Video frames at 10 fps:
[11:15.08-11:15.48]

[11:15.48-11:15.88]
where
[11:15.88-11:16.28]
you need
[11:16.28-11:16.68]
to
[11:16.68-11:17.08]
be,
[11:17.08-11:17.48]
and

-*-

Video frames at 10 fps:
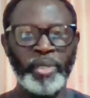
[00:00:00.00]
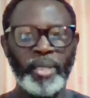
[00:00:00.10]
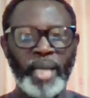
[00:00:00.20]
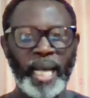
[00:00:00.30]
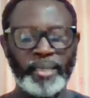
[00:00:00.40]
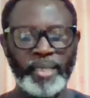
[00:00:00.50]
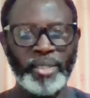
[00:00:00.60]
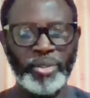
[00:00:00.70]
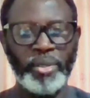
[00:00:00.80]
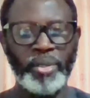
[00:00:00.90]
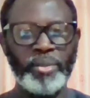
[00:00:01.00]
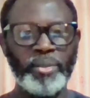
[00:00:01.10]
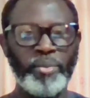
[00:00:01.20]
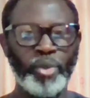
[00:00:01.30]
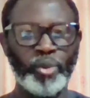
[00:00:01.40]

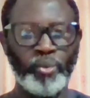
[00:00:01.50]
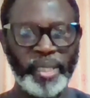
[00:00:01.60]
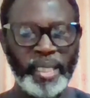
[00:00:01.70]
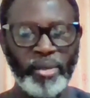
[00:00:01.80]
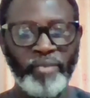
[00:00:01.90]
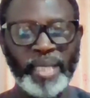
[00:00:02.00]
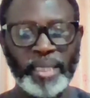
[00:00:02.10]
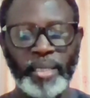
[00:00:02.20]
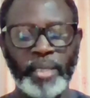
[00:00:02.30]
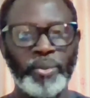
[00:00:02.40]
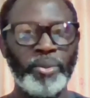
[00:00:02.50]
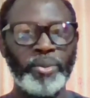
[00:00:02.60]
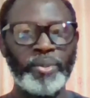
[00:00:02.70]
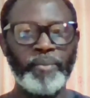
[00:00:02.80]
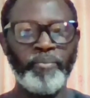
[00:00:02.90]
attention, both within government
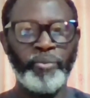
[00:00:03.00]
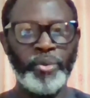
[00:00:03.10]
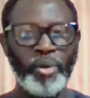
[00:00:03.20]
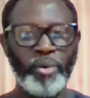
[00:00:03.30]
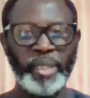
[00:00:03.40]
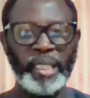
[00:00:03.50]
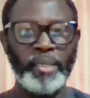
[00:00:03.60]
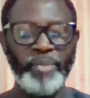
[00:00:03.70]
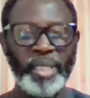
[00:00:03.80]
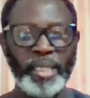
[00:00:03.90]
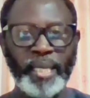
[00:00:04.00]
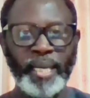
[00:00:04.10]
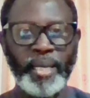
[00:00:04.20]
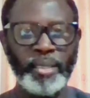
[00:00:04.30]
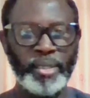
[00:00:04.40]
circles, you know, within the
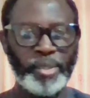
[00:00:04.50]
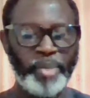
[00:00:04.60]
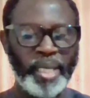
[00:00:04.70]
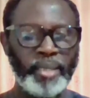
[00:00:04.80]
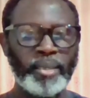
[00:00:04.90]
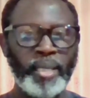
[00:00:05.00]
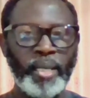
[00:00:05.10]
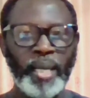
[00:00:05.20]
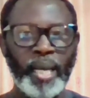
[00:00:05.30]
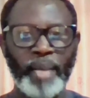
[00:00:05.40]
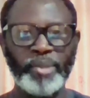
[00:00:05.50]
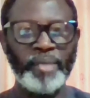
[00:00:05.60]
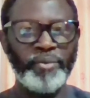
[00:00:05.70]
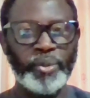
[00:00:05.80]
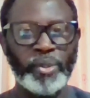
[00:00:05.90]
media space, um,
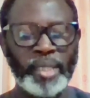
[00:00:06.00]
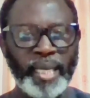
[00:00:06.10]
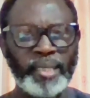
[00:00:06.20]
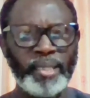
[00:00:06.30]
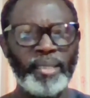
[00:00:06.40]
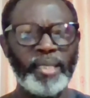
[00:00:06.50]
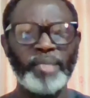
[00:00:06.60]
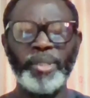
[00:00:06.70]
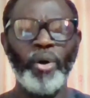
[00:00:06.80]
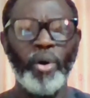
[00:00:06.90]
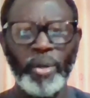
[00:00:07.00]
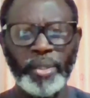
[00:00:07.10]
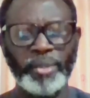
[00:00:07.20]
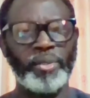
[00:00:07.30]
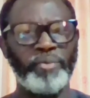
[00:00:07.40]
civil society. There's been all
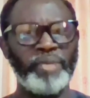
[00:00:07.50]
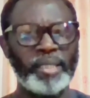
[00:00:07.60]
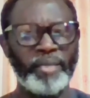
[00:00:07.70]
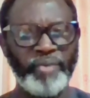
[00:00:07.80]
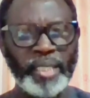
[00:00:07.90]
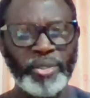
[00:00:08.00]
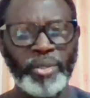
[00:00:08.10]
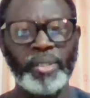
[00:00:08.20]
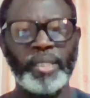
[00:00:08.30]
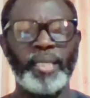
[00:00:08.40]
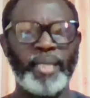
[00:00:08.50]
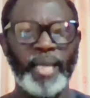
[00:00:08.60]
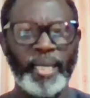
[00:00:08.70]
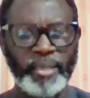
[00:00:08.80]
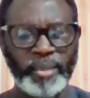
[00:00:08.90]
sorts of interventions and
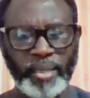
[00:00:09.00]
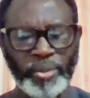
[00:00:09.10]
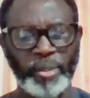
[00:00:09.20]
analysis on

-*-

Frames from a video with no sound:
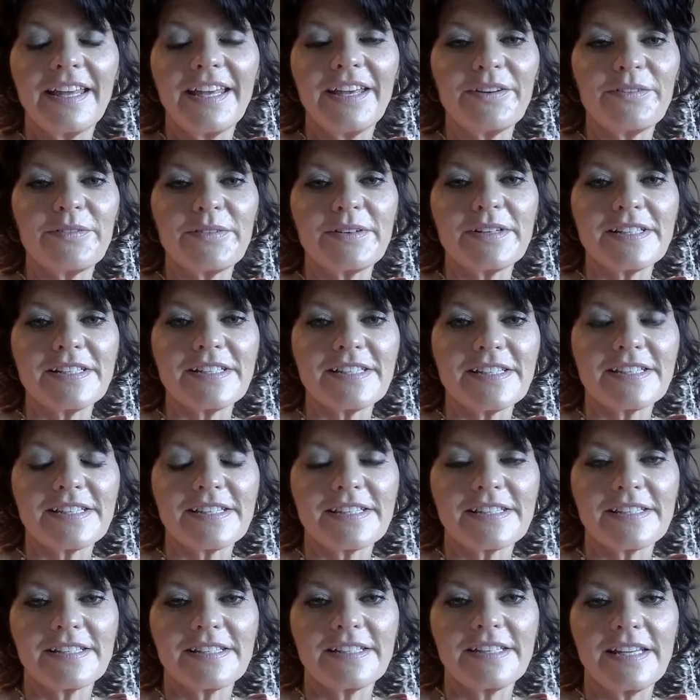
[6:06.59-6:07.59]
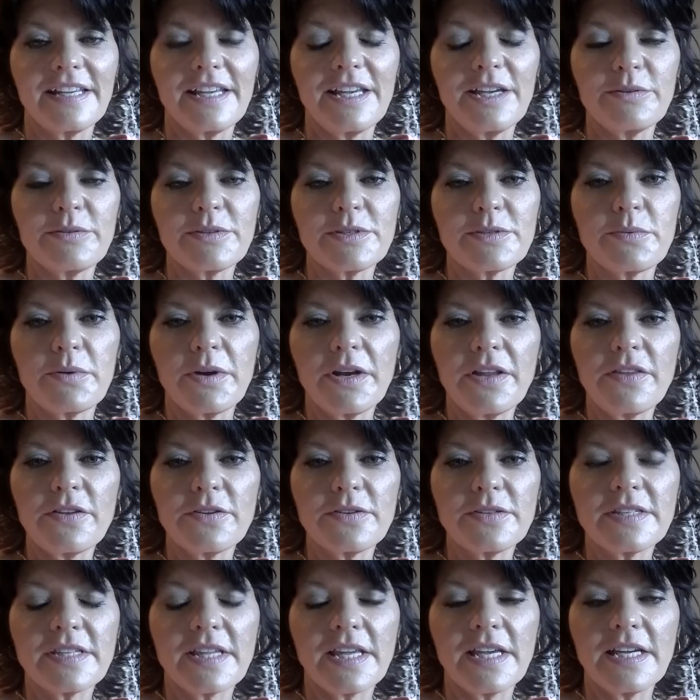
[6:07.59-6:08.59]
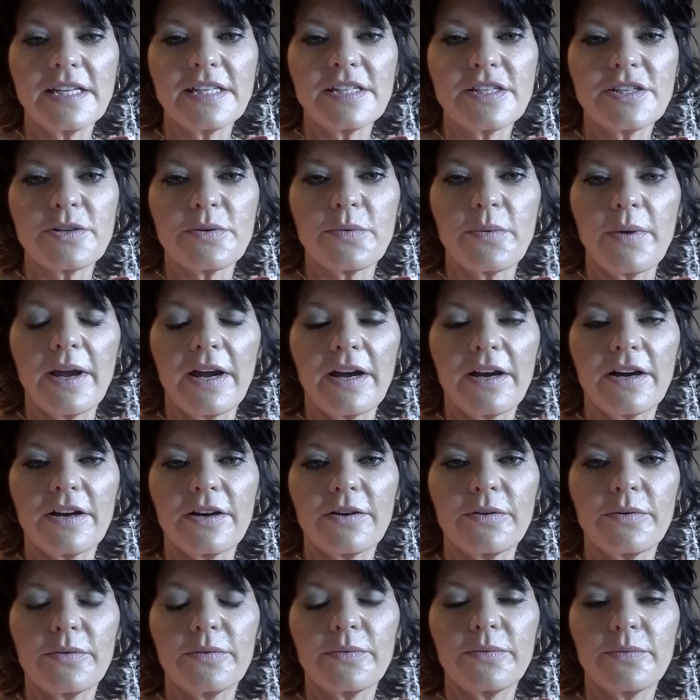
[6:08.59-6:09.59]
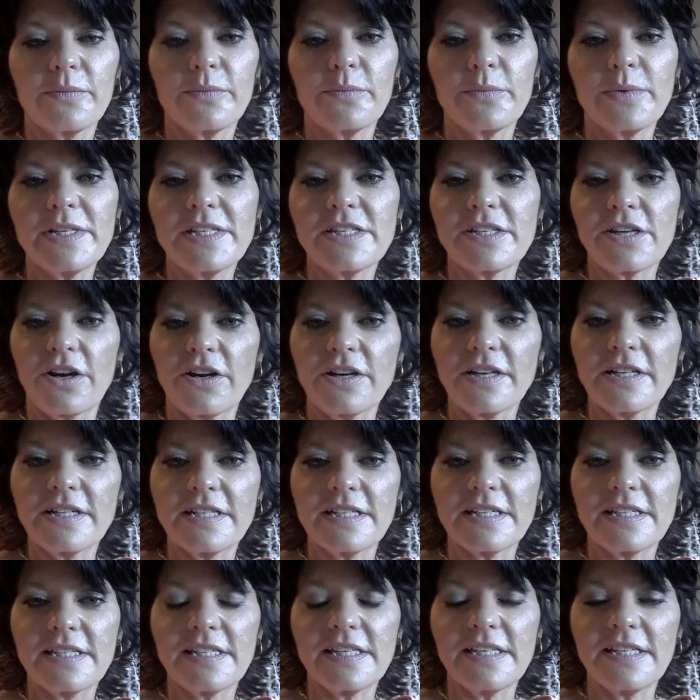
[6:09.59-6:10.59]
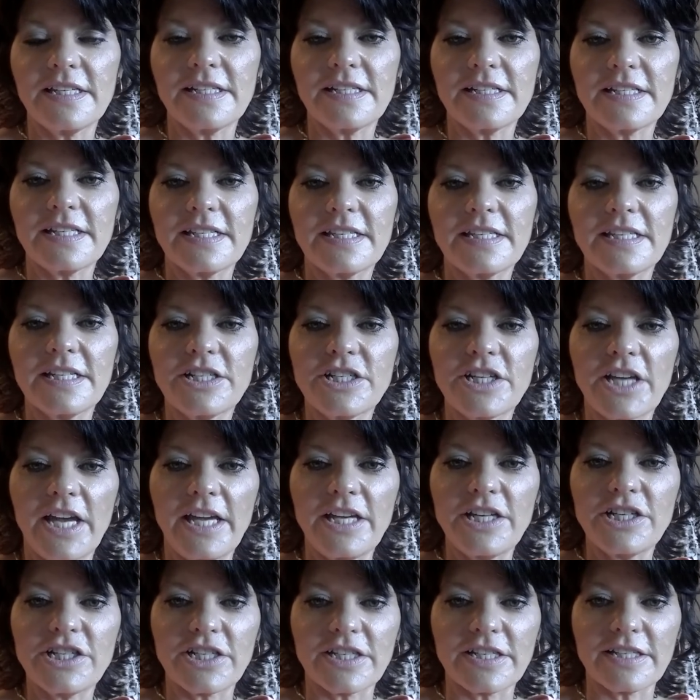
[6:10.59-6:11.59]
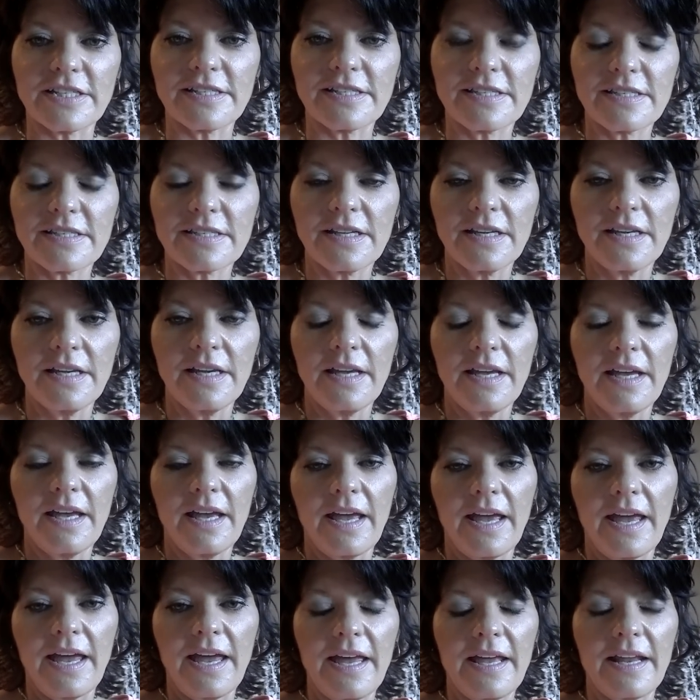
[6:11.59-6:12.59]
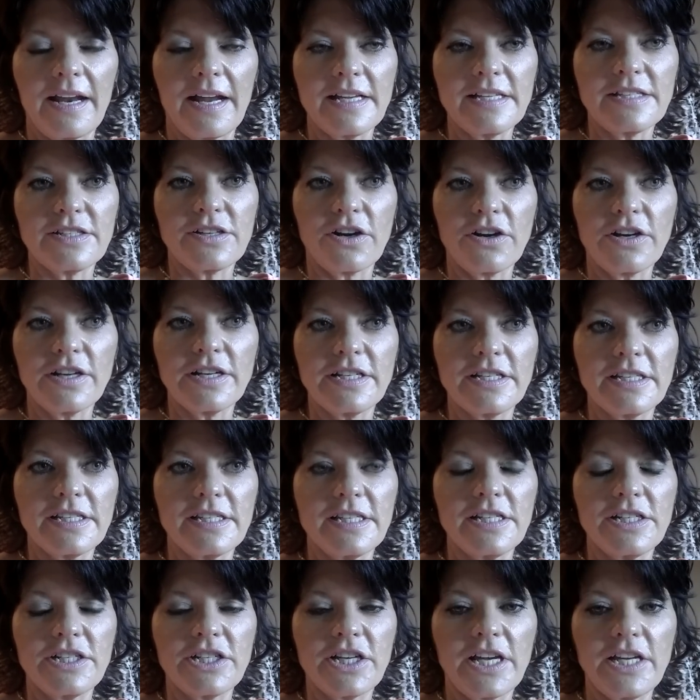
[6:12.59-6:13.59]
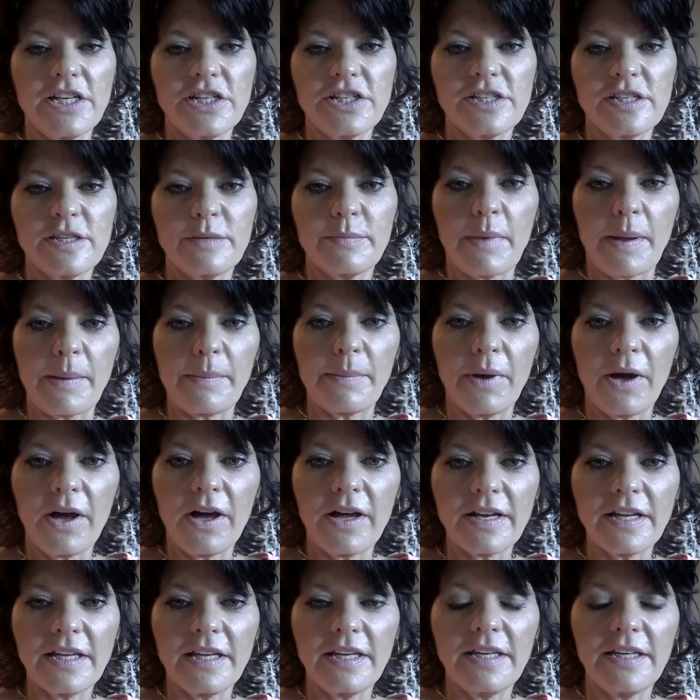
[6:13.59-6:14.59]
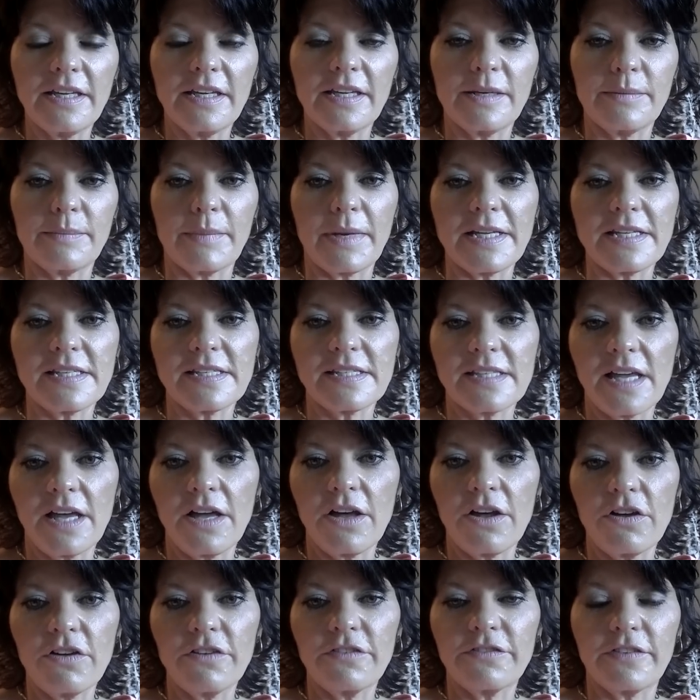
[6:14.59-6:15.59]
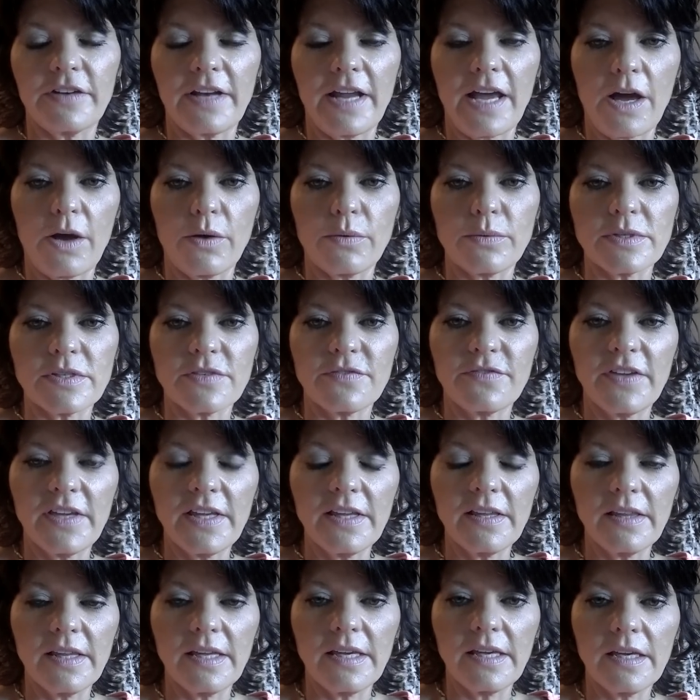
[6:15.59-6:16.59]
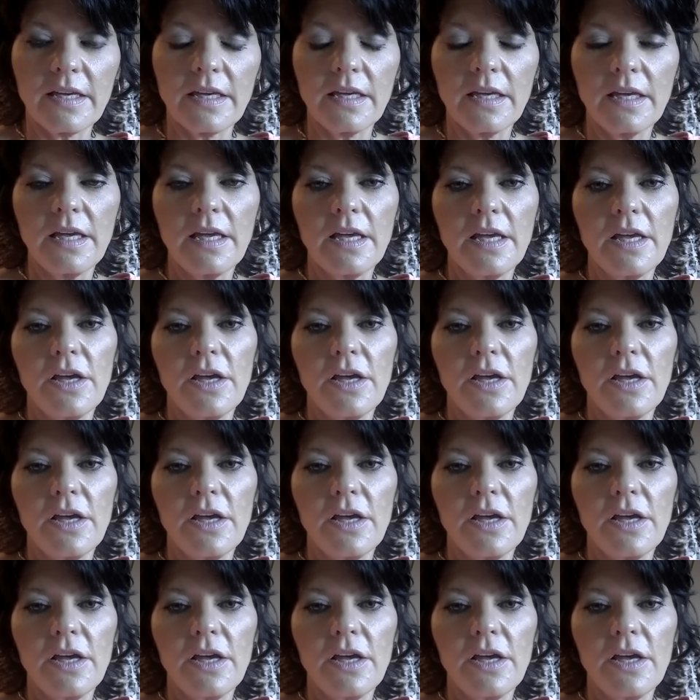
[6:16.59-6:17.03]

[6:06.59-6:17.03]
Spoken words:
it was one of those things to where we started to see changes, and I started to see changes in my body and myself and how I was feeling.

-*-

In the records above, find the line with "[00:00:00.50]" and the line with "[00:00:03.30]"; please transcribe exactly those two lines and all lines between them, omitting any picture.

## Task response
[00:00:00.50]
[00:00:00.60]
[00:00:00.70]
[00:00:00.80]
[00:00:00.90]
[00:00:01.00]
[00:00:01.10]
[00:00:01.20]
[00:00:01.30]
[00:00:01.40]

[00:00:01.50]
[00:00:01.60]
[00:00:01.70]
[00:00:01.80]
[00:00:01.90]
[00:00:02.00]
[00:00:02.10]
[00:00:02.20]
[00:00:02.30]
[00:00:02.40]
[00:00:02.50]
[00:00:02.60]
[00:00:02.70]
[00:00:02.80]
[00:00:02.90]
attention, both within government
[00:00:03.00]
[00:00:03.10]
[00:00:03.20]
[00:00:03.30]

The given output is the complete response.